A few interested readers suggested looking at pitch movement as another characteristic of pitching that we can measure, thanks to Pitch F/X. Today we will discuss this investigation.
I should first note that in the original two investigations, I relied on Baseball Info Solutions pitch data, as it has been available since 2002 and by selecting it I was able to increase my sample size over a longer stretch of seasons. The Pitch F/X data that includes horizontal and vertical pitch movement values has been available only since 2007. Thus in performing the pitch movement study discussed herein, the sample size of pitchers who underwent Tommy John surgery is smaller - a little over half of the original sample that covered twice the number of years.
In the cases of pitch frequency and velocity, it seemed clear to me that when performing a comparison of Tommy John pitchers versus the league average pitcher, I would need to control for the age of the pitcher as well as the pitching role (i.e. starter or reliever). Both of these characteristics of a pitcher can certainly impact the types of pitches being thrown as well as the velocity of these pitches.
In the case of pitch movement, it is less clear to me that these controls are necessary. The main reason I could see these affecting average pitch movement is if there is a correlation between velocity and pitch movement, and there is some evidence that this may be the case. I decided to calculate the league averages anyway, which are shown in the charts below.
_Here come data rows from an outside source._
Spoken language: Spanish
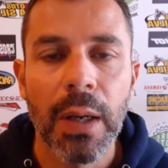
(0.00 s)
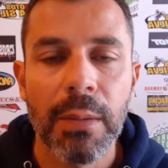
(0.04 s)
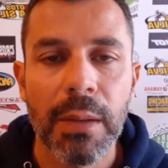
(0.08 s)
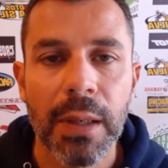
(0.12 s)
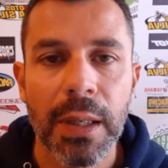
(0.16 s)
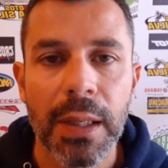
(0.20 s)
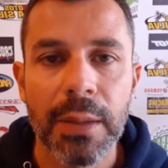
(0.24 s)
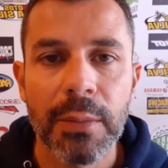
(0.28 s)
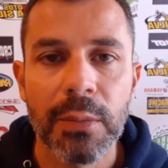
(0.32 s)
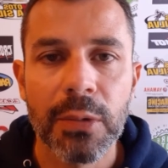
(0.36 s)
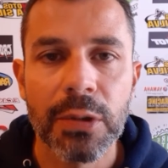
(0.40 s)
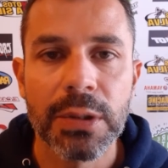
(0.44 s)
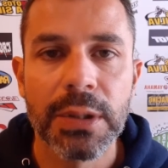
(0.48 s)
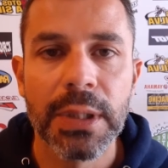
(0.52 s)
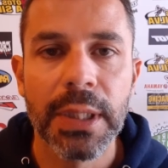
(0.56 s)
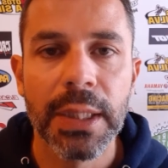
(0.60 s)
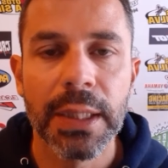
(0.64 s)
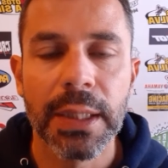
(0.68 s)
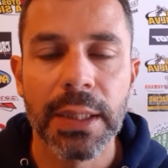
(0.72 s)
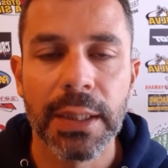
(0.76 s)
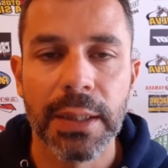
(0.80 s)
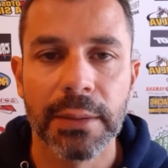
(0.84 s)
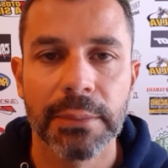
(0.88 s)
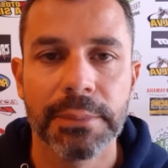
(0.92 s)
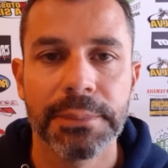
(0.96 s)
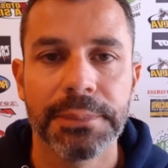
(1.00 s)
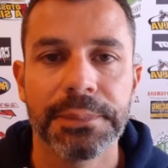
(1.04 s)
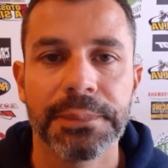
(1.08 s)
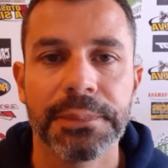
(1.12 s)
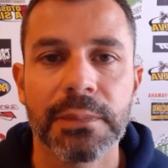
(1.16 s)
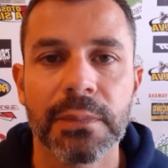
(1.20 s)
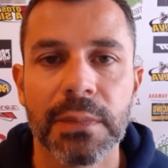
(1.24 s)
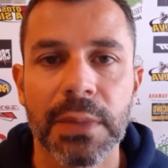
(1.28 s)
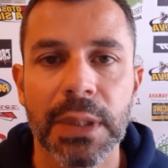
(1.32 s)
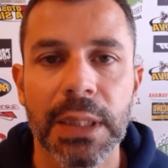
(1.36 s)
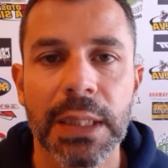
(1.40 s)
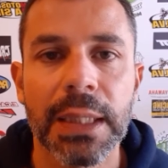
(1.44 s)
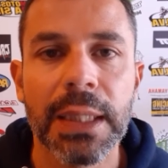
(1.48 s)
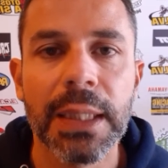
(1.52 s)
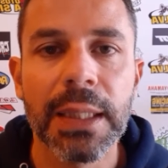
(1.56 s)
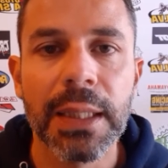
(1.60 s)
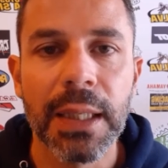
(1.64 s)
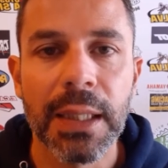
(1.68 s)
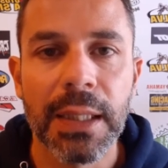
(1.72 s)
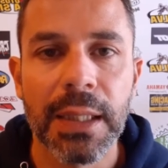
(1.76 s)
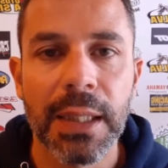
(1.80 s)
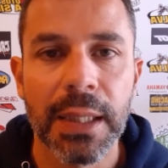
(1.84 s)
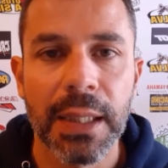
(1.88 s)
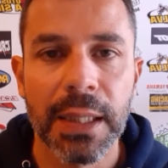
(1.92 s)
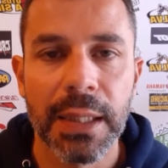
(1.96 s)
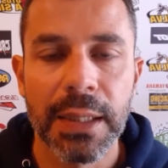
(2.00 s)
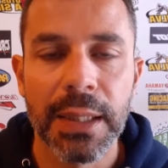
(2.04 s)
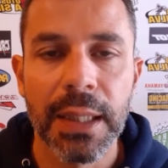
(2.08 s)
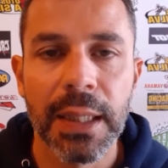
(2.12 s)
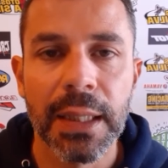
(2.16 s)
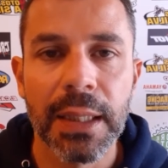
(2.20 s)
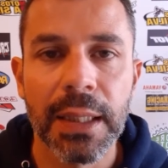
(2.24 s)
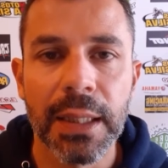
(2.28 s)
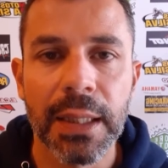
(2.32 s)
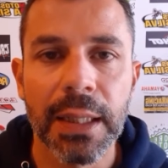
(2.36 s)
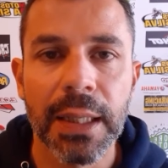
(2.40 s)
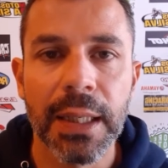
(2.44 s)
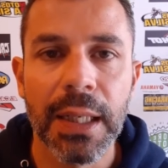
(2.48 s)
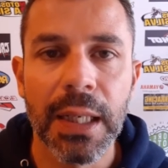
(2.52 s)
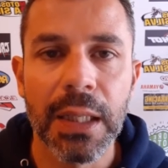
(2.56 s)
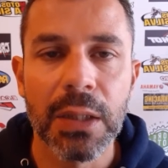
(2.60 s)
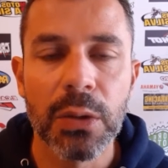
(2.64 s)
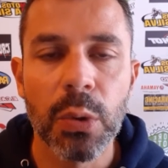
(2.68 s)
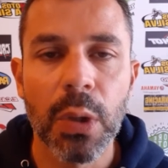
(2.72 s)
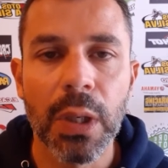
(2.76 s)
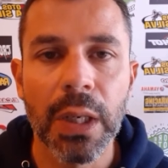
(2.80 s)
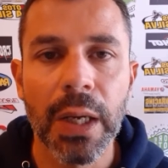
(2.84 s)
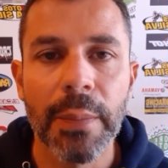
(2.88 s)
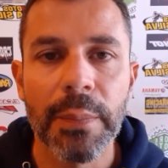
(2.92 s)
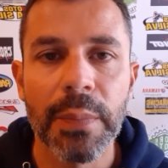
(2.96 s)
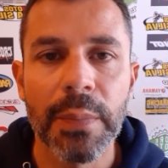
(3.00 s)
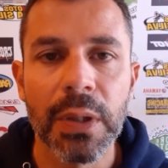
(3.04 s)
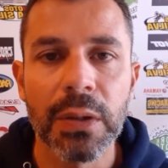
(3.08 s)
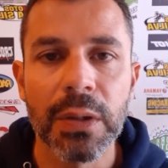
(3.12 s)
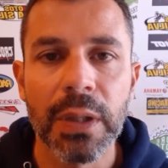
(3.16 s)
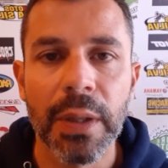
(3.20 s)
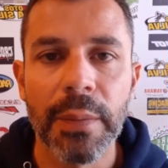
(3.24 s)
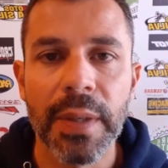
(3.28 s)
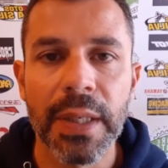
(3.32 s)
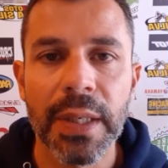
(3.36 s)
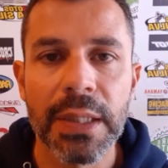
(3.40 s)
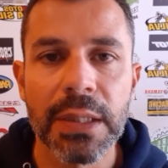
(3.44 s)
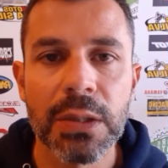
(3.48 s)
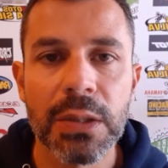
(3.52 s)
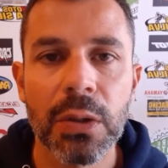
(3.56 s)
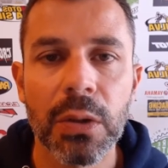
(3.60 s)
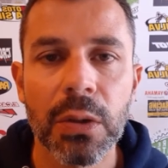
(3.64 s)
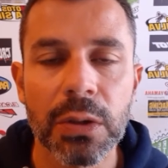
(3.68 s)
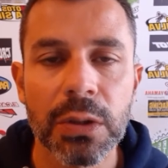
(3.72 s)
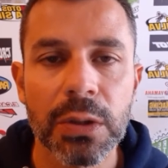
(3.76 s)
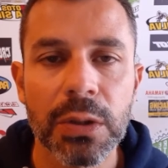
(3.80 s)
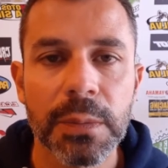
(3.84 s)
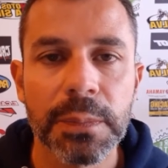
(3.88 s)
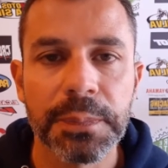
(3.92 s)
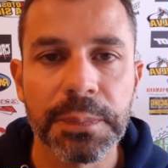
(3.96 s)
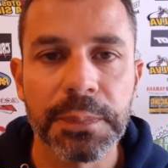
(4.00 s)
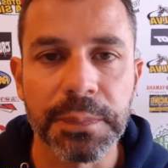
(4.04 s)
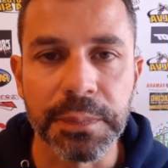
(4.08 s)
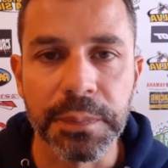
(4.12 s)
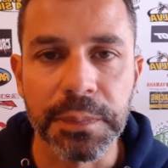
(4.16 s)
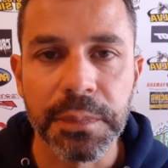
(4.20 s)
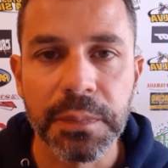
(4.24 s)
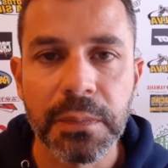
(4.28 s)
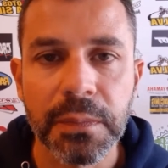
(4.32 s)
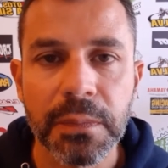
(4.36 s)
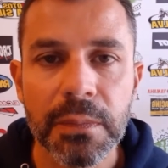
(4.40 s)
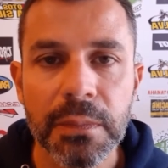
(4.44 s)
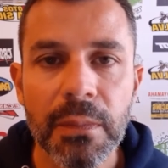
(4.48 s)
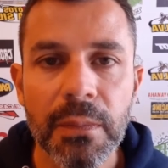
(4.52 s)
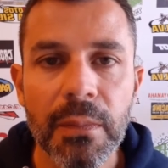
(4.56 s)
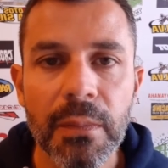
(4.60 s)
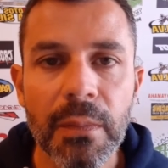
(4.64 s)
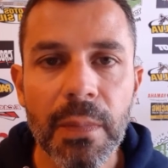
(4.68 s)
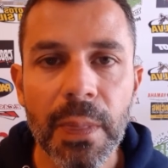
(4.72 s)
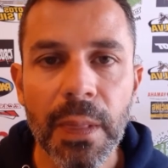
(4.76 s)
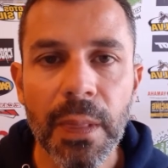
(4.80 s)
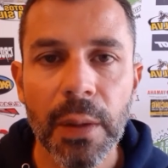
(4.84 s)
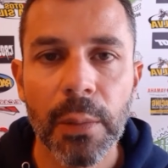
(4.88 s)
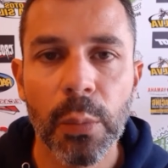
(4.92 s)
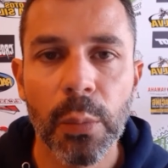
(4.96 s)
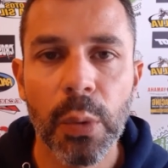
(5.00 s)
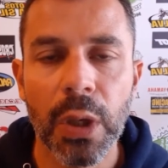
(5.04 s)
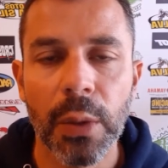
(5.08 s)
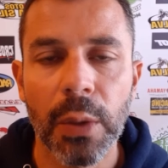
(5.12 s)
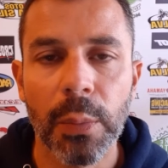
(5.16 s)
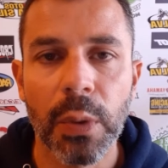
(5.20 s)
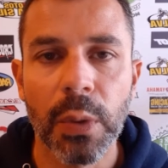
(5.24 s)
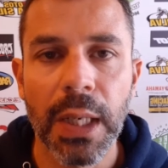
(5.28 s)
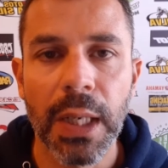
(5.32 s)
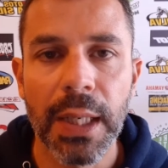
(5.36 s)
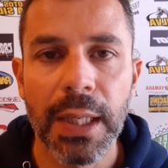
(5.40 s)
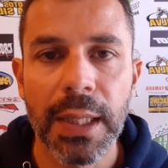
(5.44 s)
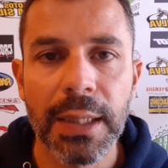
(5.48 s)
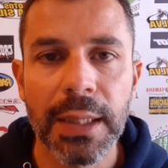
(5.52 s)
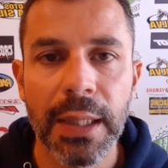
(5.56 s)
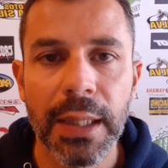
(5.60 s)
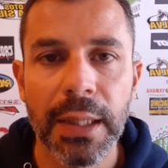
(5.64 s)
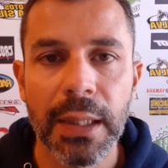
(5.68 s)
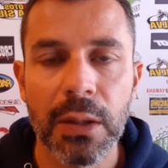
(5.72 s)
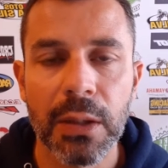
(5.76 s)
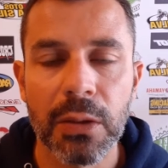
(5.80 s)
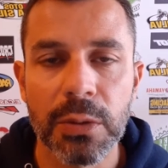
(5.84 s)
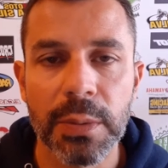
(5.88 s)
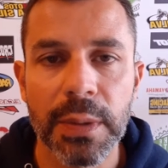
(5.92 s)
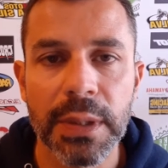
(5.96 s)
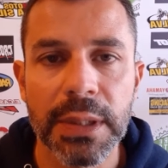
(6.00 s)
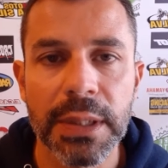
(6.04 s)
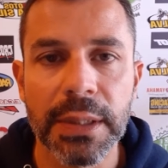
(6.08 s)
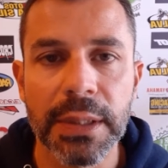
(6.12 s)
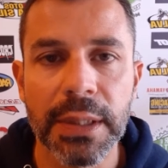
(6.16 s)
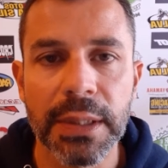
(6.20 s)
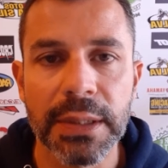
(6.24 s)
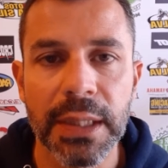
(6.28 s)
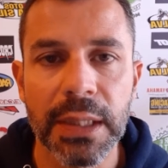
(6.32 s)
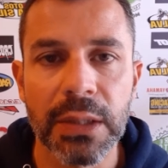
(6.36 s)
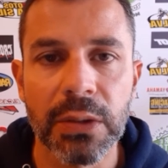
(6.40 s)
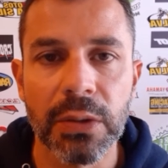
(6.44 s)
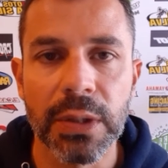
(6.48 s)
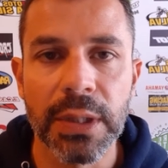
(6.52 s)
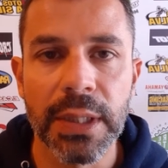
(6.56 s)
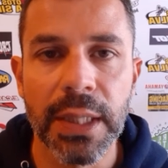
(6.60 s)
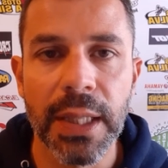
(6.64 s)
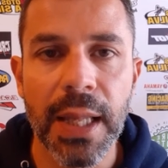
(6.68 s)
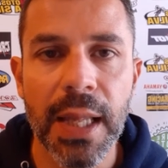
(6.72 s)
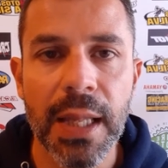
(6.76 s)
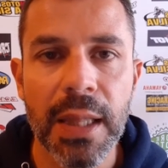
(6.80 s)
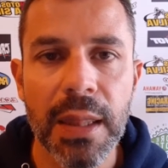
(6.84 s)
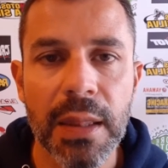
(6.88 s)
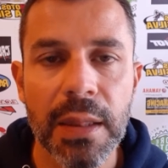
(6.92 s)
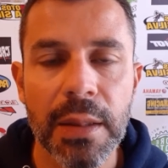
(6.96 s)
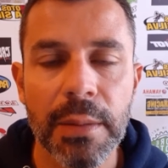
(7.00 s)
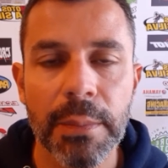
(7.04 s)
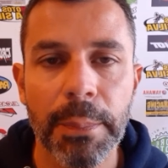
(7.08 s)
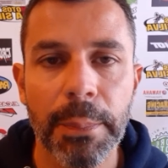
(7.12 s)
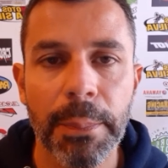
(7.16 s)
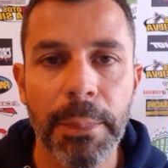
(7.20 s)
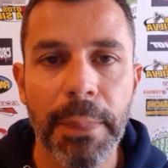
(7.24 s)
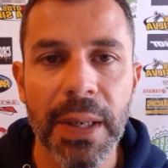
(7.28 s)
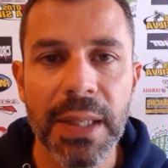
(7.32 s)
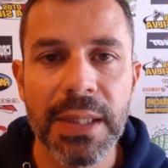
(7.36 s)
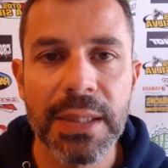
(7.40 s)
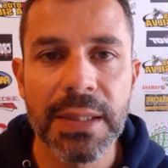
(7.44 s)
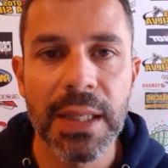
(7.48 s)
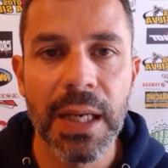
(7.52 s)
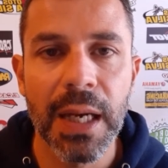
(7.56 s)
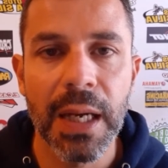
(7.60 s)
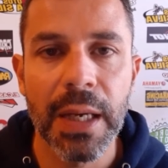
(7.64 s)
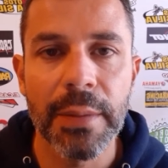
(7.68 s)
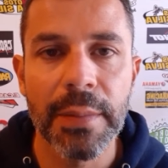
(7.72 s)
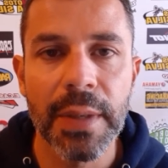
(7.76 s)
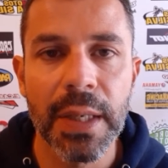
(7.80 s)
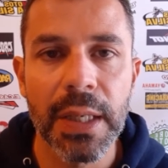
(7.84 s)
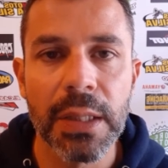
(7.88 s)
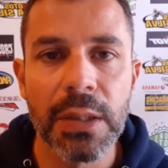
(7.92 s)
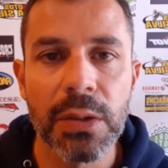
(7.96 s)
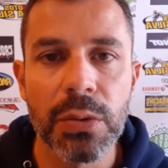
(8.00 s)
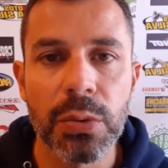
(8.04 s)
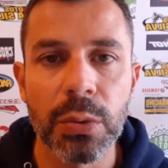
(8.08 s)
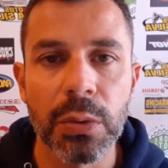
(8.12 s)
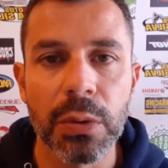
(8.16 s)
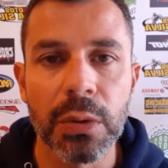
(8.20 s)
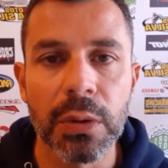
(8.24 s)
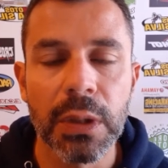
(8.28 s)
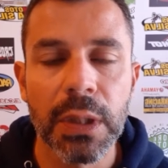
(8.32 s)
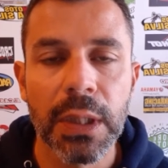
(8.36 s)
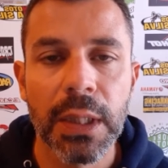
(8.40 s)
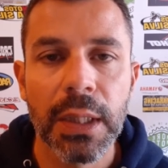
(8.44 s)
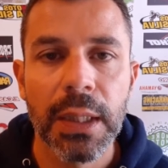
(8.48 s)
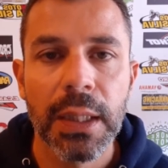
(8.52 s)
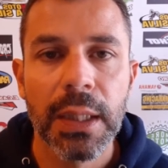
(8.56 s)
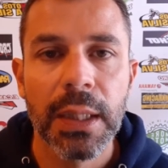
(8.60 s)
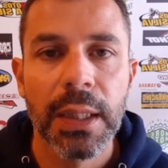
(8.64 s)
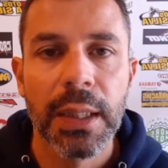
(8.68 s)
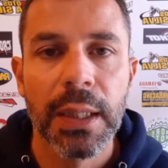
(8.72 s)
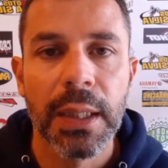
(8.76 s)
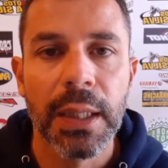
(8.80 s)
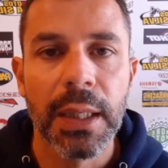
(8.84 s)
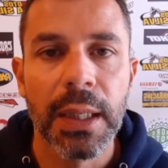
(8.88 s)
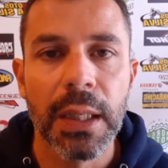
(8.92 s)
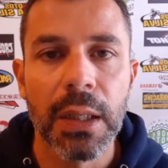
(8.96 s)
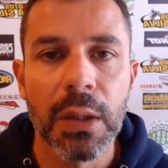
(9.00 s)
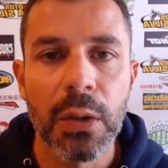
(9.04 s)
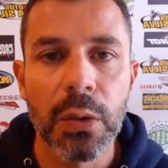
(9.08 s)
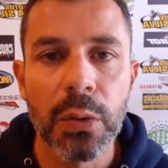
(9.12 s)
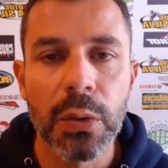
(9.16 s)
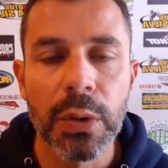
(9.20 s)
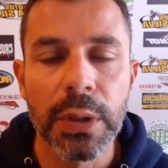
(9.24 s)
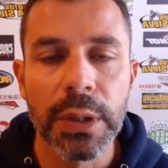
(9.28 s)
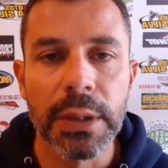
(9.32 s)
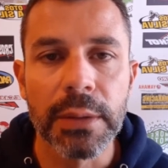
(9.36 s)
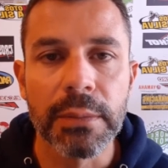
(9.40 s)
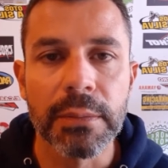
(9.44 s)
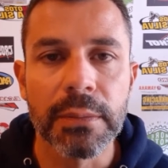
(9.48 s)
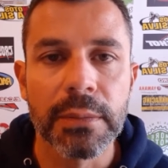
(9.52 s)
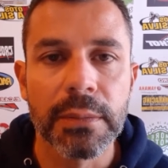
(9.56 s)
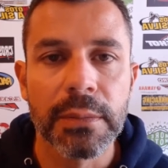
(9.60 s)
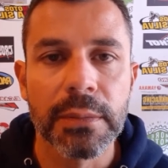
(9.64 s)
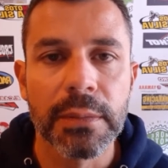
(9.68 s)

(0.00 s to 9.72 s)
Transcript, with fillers: hablaremos de Iker Larrañaga, el actual campeón de MX2. Bueno, por la regla de los 23 años de edad, pasa a MX1. El rookie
The one characteristic of the pitcher that will certainly play a role in pitch movement is the handedness of the pitcher. Rather than divide my already decreased sample of Tommy John pitchers by handedness, which would have left me with just a handful of left-handed pitchers, I decided to look at the magnitude of the horizontal movement only, rather than magnitude and direction. The idea here is that a right-handed pitcher should have a pitch type break in one horizontal direction, while a left-handed pitcher should have that same pitch type break in the opposite horizontal direction. I am more interested in any visible trend that may exist in the amount of break on these pitches. Clearly I will lose some information by doing so, but this would mainly be on the cutter as it is the one pitch that is fairly equally balanced between horizontal break to each side of the plate. Later on in the results I will include a map that visualizes the typical movement for each pitch type. As for the vertical break, I left these values untouched, as see no reason why both righties and lefties would not typically see the same amount and direction of vertical movement in their pitches.
Data: Pitch F/X via Fangraphs, 2007-2012
From the graphs, there do not appear to be a lot of systematic rises or falls in movement of a particular pitch type as pitchers age. The vertical movement achieved by relievers with their sliders is an example of a pitch with an apparent pattern.
As in the previous studies, I will examine the deltas between the pitch movement of the average pitcher headed toward Tommy John surgery and the league-average pitcher of the same age and pitching role. I will calculate the deltas for each major Pitch F/X pitch type, and repeat for two years prior to the surgery, the year before the surgery, and the year of the Tommy John surgery.
Here are the results of this comparison process:
|Years Prior||FA |
|2 years prior||0.51||-0.01||0.35||-0.62||-0.45||0.08||0.00||0.44||-0.47||0.18||0.23||-0.49||0.20||1.21||57|
|1 year prior||0.53||-0.37||-0.06||0.09||-0.12||-0.16||0.19||0.16||-0.49||0.40||-0.05||-0.43||0.08||-0.26||81|
|Year of TJS||-0.30||-0.17||-0.01||0.12||-0.10||-0.19||0.03||0.33||0.00||0.38||-0.26||-0.28||-0.39||-0.74||69|
There are a lot of numbers in that table, so it may take a minute to take it all in. If you remember the previous two studies, the first thing you might notice is that there are more columns in this table than there were before. That is partly due to their being two columns per pitch type for horizontal and vertical break, but also because Pitch F/X classifies pitches into more granular bins, breaking up what was the generic fastball in the BIS data into both four-seam (FA) and two-seam (FT) variants.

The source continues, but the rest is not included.